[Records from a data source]
%%
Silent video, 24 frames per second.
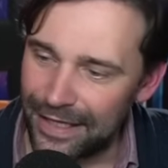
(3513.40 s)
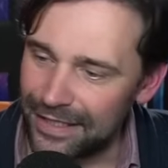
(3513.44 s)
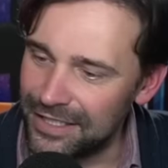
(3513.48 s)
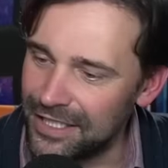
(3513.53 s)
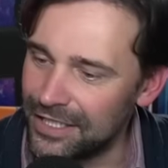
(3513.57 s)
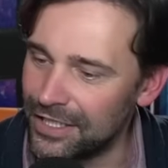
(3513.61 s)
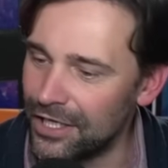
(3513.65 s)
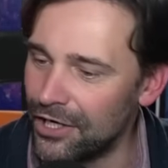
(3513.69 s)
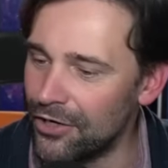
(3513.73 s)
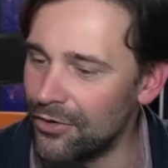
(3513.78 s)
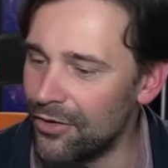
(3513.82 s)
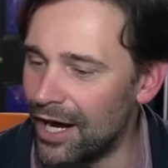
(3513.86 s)

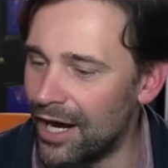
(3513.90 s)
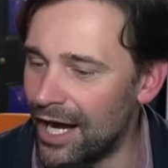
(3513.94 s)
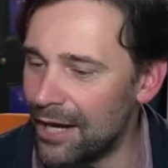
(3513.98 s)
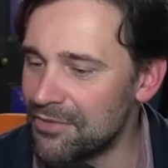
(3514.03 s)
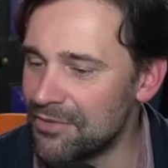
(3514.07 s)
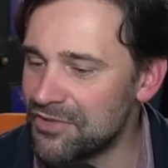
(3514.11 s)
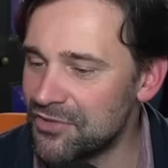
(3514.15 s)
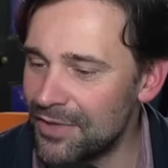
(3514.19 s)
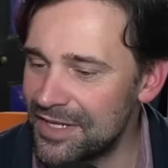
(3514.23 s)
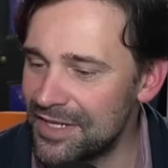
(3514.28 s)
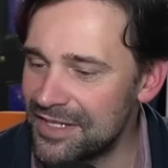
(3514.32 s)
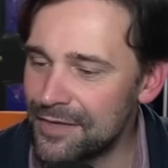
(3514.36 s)
You know, I
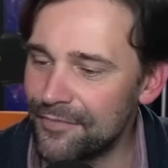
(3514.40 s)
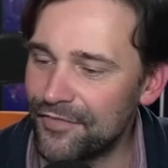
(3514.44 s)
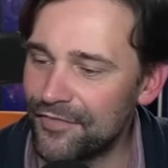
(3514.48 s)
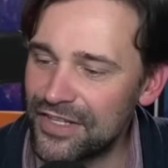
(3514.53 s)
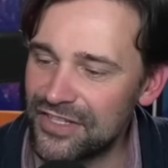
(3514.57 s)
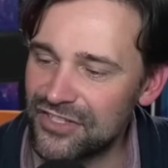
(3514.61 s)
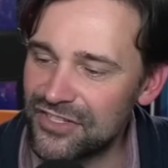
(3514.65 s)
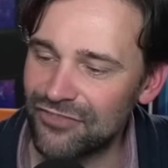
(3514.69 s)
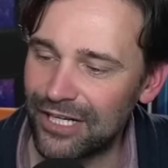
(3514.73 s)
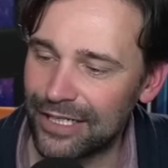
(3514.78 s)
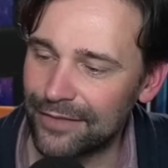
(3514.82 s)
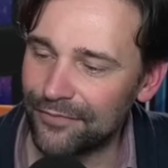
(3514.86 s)
was always
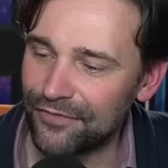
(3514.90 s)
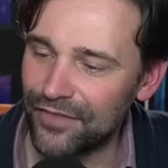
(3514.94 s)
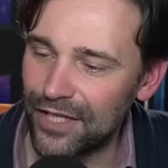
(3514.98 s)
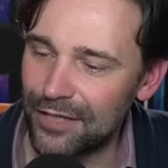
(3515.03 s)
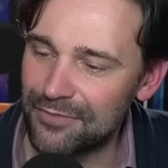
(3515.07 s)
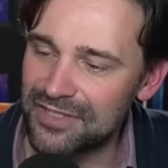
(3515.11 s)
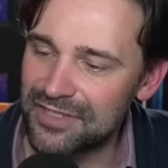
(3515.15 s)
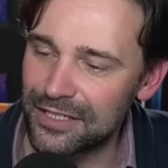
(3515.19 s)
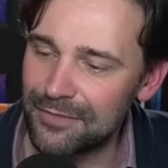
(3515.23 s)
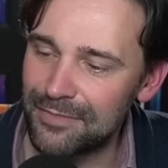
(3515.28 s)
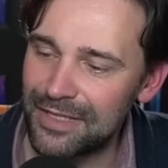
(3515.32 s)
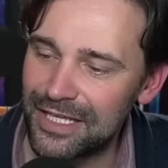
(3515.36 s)
convinced Dragonflight
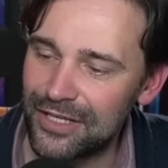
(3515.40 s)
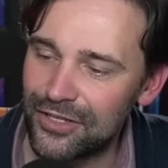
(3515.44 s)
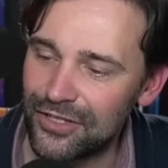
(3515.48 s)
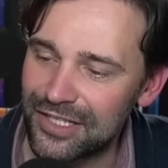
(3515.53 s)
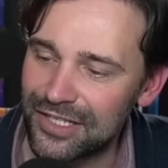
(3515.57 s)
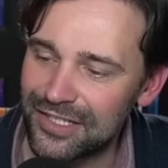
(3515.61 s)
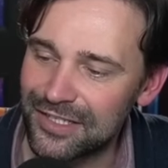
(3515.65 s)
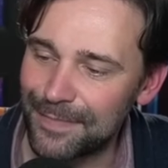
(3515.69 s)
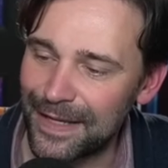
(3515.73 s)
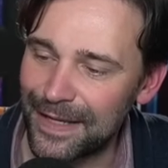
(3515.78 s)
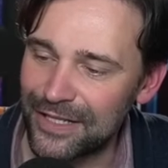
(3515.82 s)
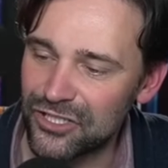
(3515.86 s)
was going to be a good
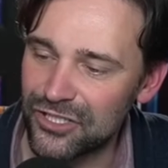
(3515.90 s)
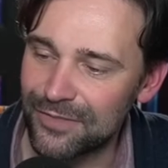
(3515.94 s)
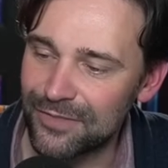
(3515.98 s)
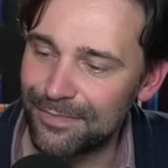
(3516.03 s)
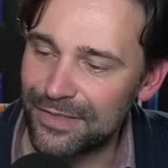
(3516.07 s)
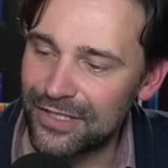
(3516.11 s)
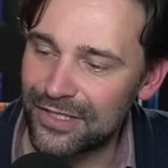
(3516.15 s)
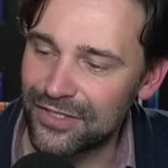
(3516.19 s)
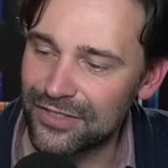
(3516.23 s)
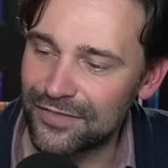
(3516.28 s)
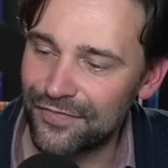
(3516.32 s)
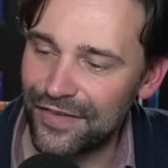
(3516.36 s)
expansion
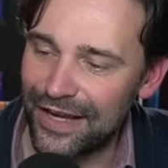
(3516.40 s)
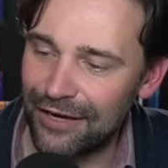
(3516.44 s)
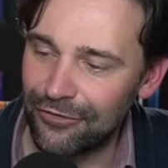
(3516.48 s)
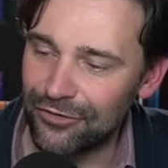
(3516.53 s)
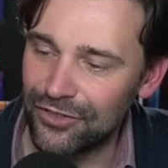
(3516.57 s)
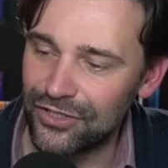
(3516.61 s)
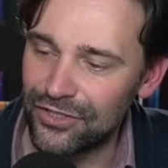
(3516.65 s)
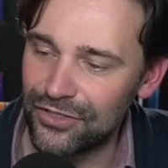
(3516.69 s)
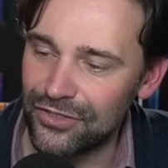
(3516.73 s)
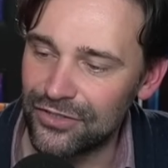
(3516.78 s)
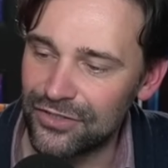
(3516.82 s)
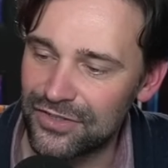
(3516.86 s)
because of how
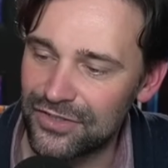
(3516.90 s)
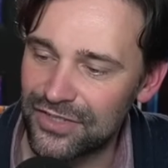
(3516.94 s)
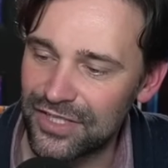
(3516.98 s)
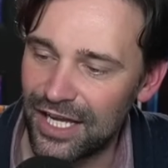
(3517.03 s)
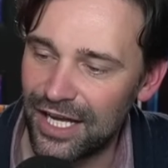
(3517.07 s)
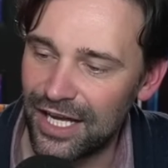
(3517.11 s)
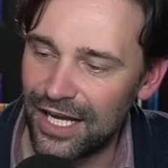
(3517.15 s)
good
%%
■ Directions
Exactly the lines from the top of the entries through the line with "(3514.40 s)", inclusive, must be given again, with every picture omitted.

■ Response
Silent video, 24 frames per second.
(3513.40 s)
(3513.44 s)
(3513.48 s)
(3513.53 s)
(3513.57 s)
(3513.61 s)
(3513.65 s)
(3513.69 s)
(3513.73 s)
(3513.78 s)
(3513.82 s)
(3513.86 s)

(3513.90 s)
(3513.94 s)
(3513.98 s)
(3514.03 s)
(3514.07 s)
(3514.11 s)
(3514.15 s)
(3514.19 s)
(3514.23 s)
(3514.28 s)
(3514.32 s)
(3514.36 s)
You know, I
(3514.40 s)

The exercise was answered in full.